Universités Montpellier 2 et 1, Centre de Recherche de Biochimie Macromoléculaire, Centre National de la Recherche Scientifique UMR 5237, 34293 Montpellier Cedex 5, France
Edited by Tim Hunt, Cancer Research UK, South Mimms, United Kingdom, and approved April 21, 2010 (received for review December 9, 2009)
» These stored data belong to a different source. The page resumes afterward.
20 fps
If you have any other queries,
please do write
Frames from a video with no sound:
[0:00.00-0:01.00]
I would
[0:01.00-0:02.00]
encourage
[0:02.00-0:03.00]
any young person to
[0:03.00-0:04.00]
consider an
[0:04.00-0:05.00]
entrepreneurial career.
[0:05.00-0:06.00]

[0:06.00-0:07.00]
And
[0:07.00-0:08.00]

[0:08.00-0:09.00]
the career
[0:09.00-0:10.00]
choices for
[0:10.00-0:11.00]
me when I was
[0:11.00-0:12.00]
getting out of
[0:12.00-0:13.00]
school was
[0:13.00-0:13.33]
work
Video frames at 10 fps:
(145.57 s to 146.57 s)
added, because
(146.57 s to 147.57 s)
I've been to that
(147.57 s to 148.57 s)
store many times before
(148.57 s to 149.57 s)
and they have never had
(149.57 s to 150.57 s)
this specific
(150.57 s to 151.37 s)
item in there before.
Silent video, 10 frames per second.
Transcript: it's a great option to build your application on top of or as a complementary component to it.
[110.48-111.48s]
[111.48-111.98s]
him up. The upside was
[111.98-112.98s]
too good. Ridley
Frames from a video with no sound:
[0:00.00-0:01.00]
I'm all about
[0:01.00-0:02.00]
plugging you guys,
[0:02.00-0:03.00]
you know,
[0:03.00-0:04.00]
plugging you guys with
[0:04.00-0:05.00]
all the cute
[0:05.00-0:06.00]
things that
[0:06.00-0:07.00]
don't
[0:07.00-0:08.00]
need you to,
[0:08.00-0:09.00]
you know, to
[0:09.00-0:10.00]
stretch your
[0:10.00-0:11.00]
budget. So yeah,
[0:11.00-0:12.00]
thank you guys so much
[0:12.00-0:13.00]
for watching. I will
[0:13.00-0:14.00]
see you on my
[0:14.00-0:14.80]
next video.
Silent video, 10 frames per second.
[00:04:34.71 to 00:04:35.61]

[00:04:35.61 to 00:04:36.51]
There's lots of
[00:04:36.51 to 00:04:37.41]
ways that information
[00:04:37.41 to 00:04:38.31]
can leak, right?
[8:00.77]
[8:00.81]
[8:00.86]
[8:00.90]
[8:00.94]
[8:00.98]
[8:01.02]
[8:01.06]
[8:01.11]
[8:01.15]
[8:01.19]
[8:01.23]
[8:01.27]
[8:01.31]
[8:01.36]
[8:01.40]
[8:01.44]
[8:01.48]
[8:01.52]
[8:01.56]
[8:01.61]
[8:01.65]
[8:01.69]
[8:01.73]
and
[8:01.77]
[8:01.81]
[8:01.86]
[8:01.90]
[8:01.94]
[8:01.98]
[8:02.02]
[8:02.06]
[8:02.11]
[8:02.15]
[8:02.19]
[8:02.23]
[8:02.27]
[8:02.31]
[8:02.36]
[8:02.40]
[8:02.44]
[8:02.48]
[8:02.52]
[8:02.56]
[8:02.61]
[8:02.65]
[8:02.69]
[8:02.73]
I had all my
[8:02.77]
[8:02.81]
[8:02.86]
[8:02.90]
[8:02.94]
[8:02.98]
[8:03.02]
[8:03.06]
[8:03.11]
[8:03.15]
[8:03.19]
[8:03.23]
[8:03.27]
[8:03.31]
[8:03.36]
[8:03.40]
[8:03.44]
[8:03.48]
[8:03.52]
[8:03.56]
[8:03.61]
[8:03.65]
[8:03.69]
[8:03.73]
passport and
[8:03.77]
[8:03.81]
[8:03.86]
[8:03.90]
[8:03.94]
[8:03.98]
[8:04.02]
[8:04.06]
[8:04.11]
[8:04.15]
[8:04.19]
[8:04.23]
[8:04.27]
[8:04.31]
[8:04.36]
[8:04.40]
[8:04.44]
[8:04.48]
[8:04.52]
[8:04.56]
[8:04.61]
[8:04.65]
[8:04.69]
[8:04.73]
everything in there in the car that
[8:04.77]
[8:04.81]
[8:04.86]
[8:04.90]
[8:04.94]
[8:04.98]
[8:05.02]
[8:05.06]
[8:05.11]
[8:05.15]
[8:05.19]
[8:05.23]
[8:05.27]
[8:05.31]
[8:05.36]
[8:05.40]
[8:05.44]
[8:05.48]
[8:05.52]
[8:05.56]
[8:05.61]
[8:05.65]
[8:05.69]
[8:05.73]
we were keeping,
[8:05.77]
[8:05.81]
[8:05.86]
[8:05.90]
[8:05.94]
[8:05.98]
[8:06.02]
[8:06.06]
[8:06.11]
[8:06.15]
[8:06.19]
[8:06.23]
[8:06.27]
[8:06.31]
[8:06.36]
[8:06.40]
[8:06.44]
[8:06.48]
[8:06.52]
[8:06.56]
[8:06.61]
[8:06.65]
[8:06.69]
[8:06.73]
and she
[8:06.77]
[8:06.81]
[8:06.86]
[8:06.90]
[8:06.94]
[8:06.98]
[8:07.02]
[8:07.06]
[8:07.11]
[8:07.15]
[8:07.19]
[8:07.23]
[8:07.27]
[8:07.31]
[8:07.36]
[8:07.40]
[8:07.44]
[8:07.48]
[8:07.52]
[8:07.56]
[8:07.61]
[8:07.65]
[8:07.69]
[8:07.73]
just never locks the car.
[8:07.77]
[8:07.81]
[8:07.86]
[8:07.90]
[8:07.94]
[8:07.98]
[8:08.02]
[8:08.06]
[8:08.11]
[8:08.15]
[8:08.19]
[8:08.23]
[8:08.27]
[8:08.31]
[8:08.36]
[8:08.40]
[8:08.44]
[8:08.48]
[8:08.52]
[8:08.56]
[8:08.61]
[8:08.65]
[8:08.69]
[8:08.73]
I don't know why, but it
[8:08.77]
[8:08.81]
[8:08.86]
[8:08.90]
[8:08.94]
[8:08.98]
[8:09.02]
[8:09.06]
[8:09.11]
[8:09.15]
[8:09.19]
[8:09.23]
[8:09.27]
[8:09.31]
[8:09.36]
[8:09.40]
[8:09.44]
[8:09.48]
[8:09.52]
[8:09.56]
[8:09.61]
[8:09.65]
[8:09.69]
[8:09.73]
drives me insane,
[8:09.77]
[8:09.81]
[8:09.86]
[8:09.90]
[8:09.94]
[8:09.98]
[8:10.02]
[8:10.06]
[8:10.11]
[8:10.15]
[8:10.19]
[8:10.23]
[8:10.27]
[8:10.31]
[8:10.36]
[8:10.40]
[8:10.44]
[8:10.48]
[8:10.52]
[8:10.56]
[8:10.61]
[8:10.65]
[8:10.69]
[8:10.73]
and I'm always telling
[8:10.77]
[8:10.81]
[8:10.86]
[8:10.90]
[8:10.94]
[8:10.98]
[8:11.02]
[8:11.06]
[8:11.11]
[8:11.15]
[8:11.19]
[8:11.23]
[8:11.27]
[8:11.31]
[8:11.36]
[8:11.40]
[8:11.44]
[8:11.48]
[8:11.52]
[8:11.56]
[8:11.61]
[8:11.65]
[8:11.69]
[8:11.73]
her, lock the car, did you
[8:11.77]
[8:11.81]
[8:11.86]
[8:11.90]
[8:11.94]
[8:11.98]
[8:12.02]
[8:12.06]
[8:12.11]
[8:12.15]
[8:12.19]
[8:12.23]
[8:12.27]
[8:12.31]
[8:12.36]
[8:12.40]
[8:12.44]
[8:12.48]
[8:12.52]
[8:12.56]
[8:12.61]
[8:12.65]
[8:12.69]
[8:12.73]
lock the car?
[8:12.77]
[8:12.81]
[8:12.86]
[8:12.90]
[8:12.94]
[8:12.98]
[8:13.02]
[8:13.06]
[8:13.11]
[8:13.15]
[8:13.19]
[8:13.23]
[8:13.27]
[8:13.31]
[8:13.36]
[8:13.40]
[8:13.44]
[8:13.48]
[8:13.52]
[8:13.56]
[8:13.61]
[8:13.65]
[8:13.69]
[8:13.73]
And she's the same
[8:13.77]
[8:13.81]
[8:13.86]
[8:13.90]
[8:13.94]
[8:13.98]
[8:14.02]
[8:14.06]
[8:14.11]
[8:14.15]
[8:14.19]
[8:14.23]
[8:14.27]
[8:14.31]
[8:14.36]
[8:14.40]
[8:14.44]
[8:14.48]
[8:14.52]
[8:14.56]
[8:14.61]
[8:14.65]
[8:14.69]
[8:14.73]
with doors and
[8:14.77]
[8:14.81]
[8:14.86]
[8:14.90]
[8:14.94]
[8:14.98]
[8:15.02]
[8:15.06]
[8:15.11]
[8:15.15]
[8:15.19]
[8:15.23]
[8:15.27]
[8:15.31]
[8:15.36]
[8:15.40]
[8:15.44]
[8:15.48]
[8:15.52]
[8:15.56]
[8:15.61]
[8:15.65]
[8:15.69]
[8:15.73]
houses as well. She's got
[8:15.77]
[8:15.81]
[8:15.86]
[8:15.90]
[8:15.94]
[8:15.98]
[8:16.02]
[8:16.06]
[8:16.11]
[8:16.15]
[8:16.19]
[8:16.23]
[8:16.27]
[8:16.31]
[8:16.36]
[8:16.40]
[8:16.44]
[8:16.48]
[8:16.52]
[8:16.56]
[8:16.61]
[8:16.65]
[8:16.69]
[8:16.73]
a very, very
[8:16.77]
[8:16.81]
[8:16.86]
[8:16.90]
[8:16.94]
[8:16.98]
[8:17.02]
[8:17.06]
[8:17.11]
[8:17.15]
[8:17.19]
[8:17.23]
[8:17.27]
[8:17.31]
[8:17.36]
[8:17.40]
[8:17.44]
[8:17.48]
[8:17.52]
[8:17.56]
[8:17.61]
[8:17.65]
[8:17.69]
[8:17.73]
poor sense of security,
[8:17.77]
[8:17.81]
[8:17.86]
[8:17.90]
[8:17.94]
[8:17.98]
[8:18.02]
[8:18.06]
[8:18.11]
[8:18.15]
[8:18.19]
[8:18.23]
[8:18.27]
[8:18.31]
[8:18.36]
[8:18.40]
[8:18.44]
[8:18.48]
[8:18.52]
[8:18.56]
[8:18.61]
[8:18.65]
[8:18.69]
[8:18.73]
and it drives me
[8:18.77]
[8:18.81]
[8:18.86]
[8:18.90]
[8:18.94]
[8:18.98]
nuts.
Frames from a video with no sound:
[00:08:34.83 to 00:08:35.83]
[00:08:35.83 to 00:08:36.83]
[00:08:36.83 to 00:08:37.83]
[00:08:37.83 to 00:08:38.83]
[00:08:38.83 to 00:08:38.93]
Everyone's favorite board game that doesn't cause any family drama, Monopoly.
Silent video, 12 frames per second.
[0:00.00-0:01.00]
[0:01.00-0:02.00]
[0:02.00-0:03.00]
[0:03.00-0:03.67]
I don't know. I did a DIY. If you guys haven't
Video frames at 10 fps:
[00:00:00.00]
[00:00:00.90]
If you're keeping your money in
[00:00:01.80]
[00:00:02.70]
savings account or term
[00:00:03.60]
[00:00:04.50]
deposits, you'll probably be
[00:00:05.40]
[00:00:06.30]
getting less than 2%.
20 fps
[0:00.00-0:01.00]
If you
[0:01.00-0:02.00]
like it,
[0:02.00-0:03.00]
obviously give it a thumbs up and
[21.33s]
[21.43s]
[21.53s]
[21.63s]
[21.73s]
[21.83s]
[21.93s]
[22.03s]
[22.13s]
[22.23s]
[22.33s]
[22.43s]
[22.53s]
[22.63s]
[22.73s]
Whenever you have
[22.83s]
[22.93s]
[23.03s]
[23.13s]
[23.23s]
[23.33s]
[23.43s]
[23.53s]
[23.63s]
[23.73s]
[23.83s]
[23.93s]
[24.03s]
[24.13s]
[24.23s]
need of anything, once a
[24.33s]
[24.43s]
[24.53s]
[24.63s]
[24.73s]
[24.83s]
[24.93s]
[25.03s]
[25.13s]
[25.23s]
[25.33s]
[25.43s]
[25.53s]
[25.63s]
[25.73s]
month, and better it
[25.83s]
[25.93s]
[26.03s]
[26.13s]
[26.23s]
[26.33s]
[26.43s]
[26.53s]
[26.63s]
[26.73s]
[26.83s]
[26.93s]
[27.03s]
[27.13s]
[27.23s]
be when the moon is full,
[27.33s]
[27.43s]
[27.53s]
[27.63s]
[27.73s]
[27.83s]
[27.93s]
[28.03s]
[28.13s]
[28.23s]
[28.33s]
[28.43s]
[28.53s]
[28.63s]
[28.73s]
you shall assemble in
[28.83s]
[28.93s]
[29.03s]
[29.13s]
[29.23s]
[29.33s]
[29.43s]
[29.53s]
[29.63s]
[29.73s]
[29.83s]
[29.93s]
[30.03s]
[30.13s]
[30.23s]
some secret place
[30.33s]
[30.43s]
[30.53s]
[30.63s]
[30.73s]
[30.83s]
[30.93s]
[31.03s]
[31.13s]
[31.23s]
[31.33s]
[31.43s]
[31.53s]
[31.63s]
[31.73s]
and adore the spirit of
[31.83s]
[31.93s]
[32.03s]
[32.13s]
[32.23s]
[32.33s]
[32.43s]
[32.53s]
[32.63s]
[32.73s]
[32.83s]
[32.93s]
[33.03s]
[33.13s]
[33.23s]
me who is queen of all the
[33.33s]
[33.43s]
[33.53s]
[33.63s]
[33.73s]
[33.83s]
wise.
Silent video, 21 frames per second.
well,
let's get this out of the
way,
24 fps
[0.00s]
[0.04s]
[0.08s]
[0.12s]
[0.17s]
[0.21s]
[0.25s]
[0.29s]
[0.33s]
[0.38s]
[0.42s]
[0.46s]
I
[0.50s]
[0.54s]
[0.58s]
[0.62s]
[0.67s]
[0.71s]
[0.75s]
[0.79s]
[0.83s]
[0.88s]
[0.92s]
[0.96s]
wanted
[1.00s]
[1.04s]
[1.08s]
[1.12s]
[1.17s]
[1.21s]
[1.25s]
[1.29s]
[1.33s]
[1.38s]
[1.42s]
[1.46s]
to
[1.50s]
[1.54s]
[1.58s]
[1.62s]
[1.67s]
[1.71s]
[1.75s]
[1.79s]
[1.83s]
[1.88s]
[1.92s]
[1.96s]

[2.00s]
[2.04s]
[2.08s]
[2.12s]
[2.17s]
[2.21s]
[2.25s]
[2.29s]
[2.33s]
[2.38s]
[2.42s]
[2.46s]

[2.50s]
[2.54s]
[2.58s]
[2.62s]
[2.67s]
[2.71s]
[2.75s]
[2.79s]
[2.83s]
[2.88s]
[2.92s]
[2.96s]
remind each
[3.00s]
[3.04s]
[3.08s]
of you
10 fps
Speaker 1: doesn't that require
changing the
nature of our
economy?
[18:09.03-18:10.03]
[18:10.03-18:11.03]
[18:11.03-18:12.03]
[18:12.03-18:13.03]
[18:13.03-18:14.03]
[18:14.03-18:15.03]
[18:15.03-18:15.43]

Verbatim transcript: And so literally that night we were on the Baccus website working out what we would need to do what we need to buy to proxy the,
↵1T.L. and A.C. contributed equally to this work.

Abstract
Here we show that the functional human ortholog of Greatwall protein kinase (Gwl) is the microtubule-associated serine/threonine kinase-like protein, MAST-L. This kinase promotes mitotic entry and maintenance in human cells by inhibiting protein phosphatase 2A (PP2A), a phosphatase that dephosphorylates cyclin B-Cdc2 substrates. The complete depletion of Gwl by siRNA arrests human cells in G2. When the levels of this kinase are only partially depleted, however, cells enter into mitosis with multiple defects and fail to inactivate the spindle assembly checkpoint (SAC). The ability of cells to remain arrested in mitosis by the SAC appears to be directly proportional to the amount of Gwl remaining. Thus, when Gwl is only slightly reduced, cells arrest at prometaphase. More complete depletion correlates with the premature dephosphorylation of cyclin B-Cdc2 substrates, inactivation of the SAC, and subsequent exit from mitosis with severe cytokinesis defects. These phenotypes appear to be mediated by PP2A, as they could be rescued by either a double Gwl/PP2A knockdown or by the inhibition of this phos-phatase with okadaic acid. These results suggest that the balance between cyclin B-Cdc2 and PP2A must be tightly regulated for correct mitotic entry and exit and that Gwl is crucial for mediating this regulation in somatic human cells.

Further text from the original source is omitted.